La medida también modifica la normativa relacionada al pago de dietas a los miembros de la Junta. Actualmente, la Ley 10-1994 dispone que el pago de dietas a los miembros de la Junta equivale al pago de dietas de los miembros de la Asamblea Legislativa, por cada día en que asistan a reuniones o sesiones de la Junta, hasta un máximo de tres mil (3,000) dólares anuales. El Presidente de la Junta recibe una dieta equivalente al ciento treinta y tres por ciento (133%) de la dieta que reciben los demás miembros de la Junta. La medida bajo análisis sustituye esta normativa para establecer un pago de dietas cuya cuantía sea razonable y similar a las demás juntas adscritas al Departamento de Estado.

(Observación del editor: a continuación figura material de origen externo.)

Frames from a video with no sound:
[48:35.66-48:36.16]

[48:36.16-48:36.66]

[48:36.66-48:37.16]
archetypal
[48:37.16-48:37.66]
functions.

De un análisis realizado por la OPAL, surge que algunas de las Juntas adscritas al Departamento de Estado, así como las disposiciones del Reglamento 8644 también utilizan la fórmula estatuida en la actual Ley 10-1994, razón por la cual, para efectos del cálculo de impacto fiscal, mantenemos la norma jurídica vigente de la Ley 10-1994. El impacto fiscal está derivado del incremento en los miembros de la Junta de la frecuencia de las reuniones. Este impacto se calculó en un total de $10,395.84 anualmente. Claro está, este número puede aumentar en caso de que la Junta decida celebrar más de doce reuniones al año, pues tienen la facultad para ello. En ese sentido, el cálculo pudiera estar subestimado.

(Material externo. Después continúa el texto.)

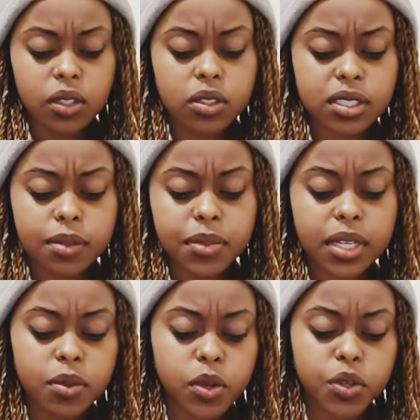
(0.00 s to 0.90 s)

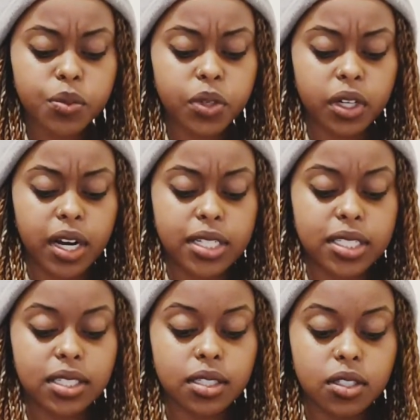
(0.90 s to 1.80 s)
sometimes when you
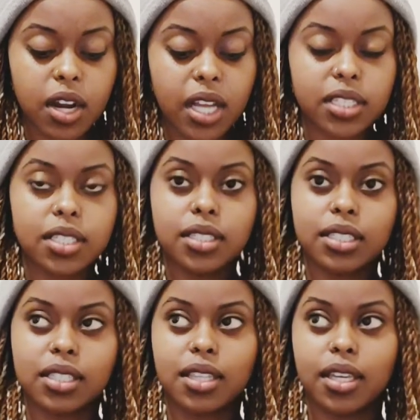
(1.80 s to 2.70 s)
procrastinate, you're actually
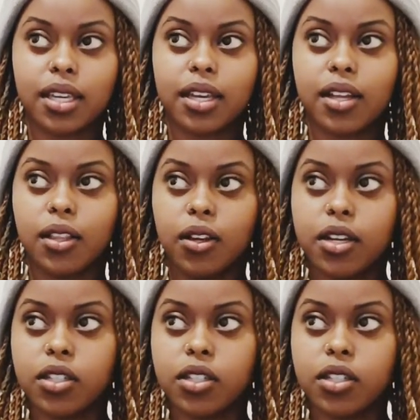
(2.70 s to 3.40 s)
just thinking a lot.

De otra parte, la legislación propuesta crea el cargo de Oficial Administrativo de Cumplimiento, un puesto de confianza designado por el Secretario de Estado para asesorar a la Junta en sus quehaceres y asegurar su cumplimiento con la normativa legal que rige la industria. Basado en puestos similares a través del Gobierno de Puerto Rico, concluimos que el salario anual del Oficial de Cumplimiento pudiera fluctuar entre $39,600 y $81,100. No obstante, el impacto fiscal final dependerá del análisis gerencial que en su día realice el Departamento de Estado para fijar su retribución.

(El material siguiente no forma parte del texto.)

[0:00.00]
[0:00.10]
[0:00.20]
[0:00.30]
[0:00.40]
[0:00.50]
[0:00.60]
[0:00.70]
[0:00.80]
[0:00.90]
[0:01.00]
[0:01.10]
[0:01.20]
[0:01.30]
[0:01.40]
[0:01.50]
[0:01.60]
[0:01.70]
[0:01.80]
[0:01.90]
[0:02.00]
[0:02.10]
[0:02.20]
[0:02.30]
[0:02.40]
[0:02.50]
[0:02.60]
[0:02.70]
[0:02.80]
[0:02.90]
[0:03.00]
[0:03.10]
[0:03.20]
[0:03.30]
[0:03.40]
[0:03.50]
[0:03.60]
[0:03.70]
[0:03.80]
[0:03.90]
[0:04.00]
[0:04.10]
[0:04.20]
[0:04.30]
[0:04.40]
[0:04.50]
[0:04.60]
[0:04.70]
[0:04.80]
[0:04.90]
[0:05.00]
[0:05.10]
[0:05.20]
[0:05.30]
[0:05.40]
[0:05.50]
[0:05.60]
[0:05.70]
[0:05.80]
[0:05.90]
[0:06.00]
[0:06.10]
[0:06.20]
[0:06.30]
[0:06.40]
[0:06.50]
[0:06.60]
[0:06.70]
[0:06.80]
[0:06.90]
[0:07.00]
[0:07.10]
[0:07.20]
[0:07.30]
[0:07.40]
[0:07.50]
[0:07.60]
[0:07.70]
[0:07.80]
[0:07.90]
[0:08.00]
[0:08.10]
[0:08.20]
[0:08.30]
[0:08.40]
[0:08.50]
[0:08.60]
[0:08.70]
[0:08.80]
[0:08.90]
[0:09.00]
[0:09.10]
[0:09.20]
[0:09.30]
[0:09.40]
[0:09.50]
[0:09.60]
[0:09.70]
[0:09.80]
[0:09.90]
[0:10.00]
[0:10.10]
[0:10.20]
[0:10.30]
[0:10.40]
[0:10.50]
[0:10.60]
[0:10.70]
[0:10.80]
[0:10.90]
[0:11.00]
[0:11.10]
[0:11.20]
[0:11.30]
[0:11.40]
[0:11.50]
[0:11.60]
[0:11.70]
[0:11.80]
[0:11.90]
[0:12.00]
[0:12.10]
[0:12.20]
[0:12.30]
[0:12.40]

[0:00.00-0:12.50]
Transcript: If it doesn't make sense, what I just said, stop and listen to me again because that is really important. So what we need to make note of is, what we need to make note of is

Proponer un nuevo marco jurídico para regular el negocio de bienes raíces en Puerto Rico no tiene impacto fiscal. Sin embargo, la medida propone la creación del puesto de Oficial Administrativo de Cumplimiento, nombrado por el Secretario de Estado en el servicio de confianza, cuyo salario anual puede fluctuar entre $39,600 y $81,100, basado en estimados de puestos similares en la Rama Ejecutiva. El impacto fiscal final dependerá de la retribución que se fije en su día y la disponibilidad presupuestaria para ello. Además, la OPAL anticipa un impacto fiscal mínimo por gastos en dietas a raíz del aumento en los miembros de la Junta de la Ley Reguladora de Bienes Raíces, así como un incremento en la frecuencia de las reuniones anuales de dicho cuerpo, ascendente a: $10,395.84 al año.